Word for word, copy each record that comes after this.
START Records for processing
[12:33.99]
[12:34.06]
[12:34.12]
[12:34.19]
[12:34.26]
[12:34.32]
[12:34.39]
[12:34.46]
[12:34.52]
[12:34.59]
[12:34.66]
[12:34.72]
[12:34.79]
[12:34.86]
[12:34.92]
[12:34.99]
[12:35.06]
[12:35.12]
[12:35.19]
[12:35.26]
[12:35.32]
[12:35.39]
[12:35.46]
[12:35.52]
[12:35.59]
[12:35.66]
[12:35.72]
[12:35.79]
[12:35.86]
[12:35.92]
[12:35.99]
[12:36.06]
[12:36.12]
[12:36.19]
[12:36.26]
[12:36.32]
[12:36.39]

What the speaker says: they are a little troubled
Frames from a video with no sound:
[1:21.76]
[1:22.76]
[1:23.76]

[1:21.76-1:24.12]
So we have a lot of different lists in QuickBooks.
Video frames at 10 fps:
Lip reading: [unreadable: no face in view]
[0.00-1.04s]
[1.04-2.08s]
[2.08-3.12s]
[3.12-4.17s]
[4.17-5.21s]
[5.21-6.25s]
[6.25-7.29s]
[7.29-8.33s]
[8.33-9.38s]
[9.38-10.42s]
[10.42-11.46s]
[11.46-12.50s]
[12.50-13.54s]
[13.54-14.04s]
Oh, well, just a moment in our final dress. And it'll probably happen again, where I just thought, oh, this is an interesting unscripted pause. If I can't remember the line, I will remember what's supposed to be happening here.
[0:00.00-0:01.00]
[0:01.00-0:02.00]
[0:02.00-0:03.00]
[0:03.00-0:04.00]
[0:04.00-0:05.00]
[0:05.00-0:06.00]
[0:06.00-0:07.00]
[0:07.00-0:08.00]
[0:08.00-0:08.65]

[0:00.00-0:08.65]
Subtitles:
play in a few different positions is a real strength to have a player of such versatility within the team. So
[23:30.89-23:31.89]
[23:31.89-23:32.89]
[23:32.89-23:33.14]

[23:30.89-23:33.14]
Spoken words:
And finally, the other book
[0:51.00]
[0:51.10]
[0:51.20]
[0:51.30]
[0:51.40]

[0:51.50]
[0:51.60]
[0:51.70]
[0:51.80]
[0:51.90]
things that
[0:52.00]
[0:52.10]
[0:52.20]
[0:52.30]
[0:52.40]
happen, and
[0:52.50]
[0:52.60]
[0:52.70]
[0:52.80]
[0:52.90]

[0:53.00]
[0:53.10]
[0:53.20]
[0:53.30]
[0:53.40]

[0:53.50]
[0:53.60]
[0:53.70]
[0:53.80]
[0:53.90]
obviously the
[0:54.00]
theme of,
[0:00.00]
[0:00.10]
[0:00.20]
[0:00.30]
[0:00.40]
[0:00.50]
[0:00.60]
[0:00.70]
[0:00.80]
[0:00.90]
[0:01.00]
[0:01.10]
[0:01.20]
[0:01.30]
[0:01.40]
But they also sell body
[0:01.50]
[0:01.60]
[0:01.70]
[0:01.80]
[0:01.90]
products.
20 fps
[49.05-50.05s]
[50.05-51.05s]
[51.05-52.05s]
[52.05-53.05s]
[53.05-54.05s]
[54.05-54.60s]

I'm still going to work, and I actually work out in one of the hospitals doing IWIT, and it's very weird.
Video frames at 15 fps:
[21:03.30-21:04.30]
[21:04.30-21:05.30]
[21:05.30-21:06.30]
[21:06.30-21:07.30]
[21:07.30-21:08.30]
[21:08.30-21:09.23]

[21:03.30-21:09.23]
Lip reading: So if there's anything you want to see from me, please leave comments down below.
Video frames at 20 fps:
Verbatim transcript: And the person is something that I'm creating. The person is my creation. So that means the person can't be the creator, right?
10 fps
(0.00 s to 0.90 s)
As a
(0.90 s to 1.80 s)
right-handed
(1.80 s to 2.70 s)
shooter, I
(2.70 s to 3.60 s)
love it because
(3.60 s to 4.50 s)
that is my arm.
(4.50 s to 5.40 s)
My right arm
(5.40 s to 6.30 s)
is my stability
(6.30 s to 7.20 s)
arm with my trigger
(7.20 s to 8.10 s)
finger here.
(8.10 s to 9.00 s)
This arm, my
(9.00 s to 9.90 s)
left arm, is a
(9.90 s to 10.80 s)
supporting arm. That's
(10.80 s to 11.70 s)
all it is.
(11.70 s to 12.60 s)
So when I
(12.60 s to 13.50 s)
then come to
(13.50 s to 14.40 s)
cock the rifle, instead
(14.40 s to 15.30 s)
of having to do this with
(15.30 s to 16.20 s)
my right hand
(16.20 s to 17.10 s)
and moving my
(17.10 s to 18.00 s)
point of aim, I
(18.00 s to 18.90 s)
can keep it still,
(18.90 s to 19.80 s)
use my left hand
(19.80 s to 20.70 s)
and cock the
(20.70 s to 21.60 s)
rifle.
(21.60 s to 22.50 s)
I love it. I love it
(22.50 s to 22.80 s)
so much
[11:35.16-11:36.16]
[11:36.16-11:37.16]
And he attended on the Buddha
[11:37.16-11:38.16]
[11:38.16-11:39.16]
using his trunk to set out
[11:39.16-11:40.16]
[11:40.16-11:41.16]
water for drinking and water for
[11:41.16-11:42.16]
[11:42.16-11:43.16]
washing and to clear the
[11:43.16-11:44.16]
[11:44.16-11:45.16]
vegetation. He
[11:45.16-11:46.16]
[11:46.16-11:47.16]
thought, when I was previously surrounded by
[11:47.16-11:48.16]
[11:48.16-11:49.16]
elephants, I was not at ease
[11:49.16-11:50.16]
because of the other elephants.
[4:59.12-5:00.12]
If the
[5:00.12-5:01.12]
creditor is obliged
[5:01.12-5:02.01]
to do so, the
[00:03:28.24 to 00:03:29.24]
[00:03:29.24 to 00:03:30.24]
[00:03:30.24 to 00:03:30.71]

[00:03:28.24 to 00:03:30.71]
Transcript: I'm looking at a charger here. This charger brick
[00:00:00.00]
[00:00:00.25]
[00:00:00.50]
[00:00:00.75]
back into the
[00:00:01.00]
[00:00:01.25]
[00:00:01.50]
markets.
END Records for processing
▸ Task response:
[12:33.99]
[12:34.06]
[12:34.12]
[12:34.19]
[12:34.26]
[12:34.32]
[12:34.39]
[12:34.46]
[12:34.52]
[12:34.59]
[12:34.66]
[12:34.72]
[12:34.79]
[12:34.86]
[12:34.92]
[12:34.99]
[12:35.06]
[12:35.12]
[12:35.19]
[12:35.26]
[12:35.32]
[12:35.39]
[12:35.46]
[12:35.52]
[12:35.59]
[12:35.66]
[12:35.72]
[12:35.79]
[12:35.86]
[12:35.92]
[12:35.99]
[12:36.06]
[12:36.12]
[12:36.19]
[12:36.26]
[12:36.32]
[12:36.39]

What the speaker says: they are a little troubled
Frames from a video with no sound:
[1:21.76]
[1:22.76]
[1:23.76]

[1:21.76-1:24.12]
So we have a lot of different lists in QuickBooks.
Video frames at 10 fps:
Lip reading: [unreadable: no face in view]
[0.00-1.04s]
[1.04-2.08s]
[2.08-3.12s]
[3.12-4.17s]
[4.17-5.21s]
[5.21-6.25s]
[6.25-7.29s]
[7.29-8.33s]
[8.33-9.38s]
[9.38-10.42s]
[10.42-11.46s]
[11.46-12.50s]
[12.50-13.54s]
[13.54-14.04s]
Oh, well, just a moment in our final dress. And it'll probably happen again, where I just thought, oh, this is an interesting unscripted pause. If I can't remember the line, I will remember what's supposed to be happening here.
[0:00.00-0:01.00]
[0:01.00-0:02.00]
[0:02.00-0:03.00]
[0:03.00-0:04.00]
[0:04.00-0:05.00]
[0:05.00-0:06.00]
[0:06.00-0:07.00]
[0:07.00-0:08.00]
[0:08.00-0:08.65]

[0:00.00-0:08.65]
Subtitles:
play in a few different positions is a real strength to have a player of such versatility within the team. So
[23:30.89-23:31.89]
[23:31.89-23:32.89]
[23:32.89-23:33.14]

[23:30.89-23:33.14]
Spoken words:
And finally, the other book
[0:51.00]
[0:51.10]
[0:51.20]
[0:51.30]
[0:51.40]

[0:51.50]
[0:51.60]
[0:51.70]
[0:51.80]
[0:51.90]
things that
[0:52.00]
[0:52.10]
[0:52.20]
[0:52.30]
[0:52.40]
happen, and
[0:52.50]
[0:52.60]
[0:52.70]
[0:52.80]
[0:52.90]

[0:53.00]
[0:53.10]
[0:53.20]
[0:53.30]
[0:53.40]

[0:53.50]
[0:53.60]
[0:53.70]
[0:53.80]
[0:53.90]
obviously the
[0:54.00]
theme of,
[0:00.00]
[0:00.10]
[0:00.20]
[0:00.30]
[0:00.40]
[0:00.50]
[0:00.60]
[0:00.70]
[0:00.80]
[0:00.90]
[0:01.00]
[0:01.10]
[0:01.20]
[0:01.30]
[0:01.40]
But they also sell body
[0:01.50]
[0:01.60]
[0:01.70]
[0:01.80]
[0:01.90]
products.
20 fps
[49.05-50.05s]
[50.05-51.05s]
[51.05-52.05s]
[52.05-53.05s]
[53.05-54.05s]
[54.05-54.60s]

I'm still going to work, and I actually work out in one of the hospitals doing IWIT, and it's very weird.
Video frames at 15 fps:
[21:03.30-21:04.30]
[21:04.30-21:05.30]
[21:05.30-21:06.30]
[21:06.30-21:07.30]
[21:07.30-21:08.30]
[21:08.30-21:09.23]

[21:03.30-21:09.23]
Lip reading: So if there's anything you want to see from me, please leave comments down below.
Video frames at 20 fps:
Verbatim transcript: And the person is something that I'm creating. The person is my creation. So that means the person can't be the creator, right?
10 fps
(0.00 s to 0.90 s)
As a
(0.90 s to 1.80 s)
right-handed
(1.80 s to 2.70 s)
shooter, I
(2.70 s to 3.60 s)
love it because
(3.60 s to 4.50 s)
that is my arm.
(4.50 s to 5.40 s)
My right arm
(5.40 s to 6.30 s)
is my stability
(6.30 s to 7.20 s)
arm with my trigger
(7.20 s to 8.10 s)
finger here.
(8.10 s to 9.00 s)
This arm, my
(9.00 s to 9.90 s)
left arm, is a
(9.90 s to 10.80 s)
supporting arm. That's
(10.80 s to 11.70 s)
all it is.
(11.70 s to 12.60 s)
So when I
(12.60 s to 13.50 s)
then come to
(13.50 s to 14.40 s)
cock the rifle, instead
(14.40 s to 15.30 s)
of having to do this with
(15.30 s to 16.20 s)
my right hand
(16.20 s to 17.10 s)
and moving my
(17.10 s to 18.00 s)
point of aim, I
(18.00 s to 18.90 s)
can keep it still,
(18.90 s to 19.80 s)
use my left hand
(19.80 s to 20.70 s)
and cock the
(20.70 s to 21.60 s)
rifle.
(21.60 s to 22.50 s)
I love it. I love it
(22.50 s to 22.80 s)
so much
[11:35.16-11:36.16]
[11:36.16-11:37.16]
And he attended on the Buddha
[11:37.16-11:38.16]
[11:38.16-11:39.16]
using his trunk to set out
[11:39.16-11:40.16]
[11:40.16-11:41.16]
water for drinking and water for
[11:41.16-11:42.16]
[11:42.16-11:43.16]
washing and to clear the
[11:43.16-11:44.16]
[11:44.16-11:45.16]
vegetation. He
[11:45.16-11:46.16]
[11:46.16-11:47.16]
thought, when I was previously surrounded by
[11:47.16-11:48.16]
[11:48.16-11:49.16]
elephants, I was not at ease
[11:49.16-11:50.16]
because of the other elephants.
[4:59.12-5:00.12]
If the
[5:00.12-5:01.12]
creditor is obliged
[5:01.12-5:02.01]
to do so, the
[00:03:28.24 to 00:03:29.24]
[00:03:29.24 to 00:03:30.24]
[00:03:30.24 to 00:03:30.71]

[00:03:28.24 to 00:03:30.71]
Transcript: I'm looking at a charger here. This charger brick
[00:00:00.00]
[00:00:00.25]
[00:00:00.50]
[00:00:00.75]
back into the
[00:00:01.00]
[00:00:01.25]
[00:00:01.50]
markets.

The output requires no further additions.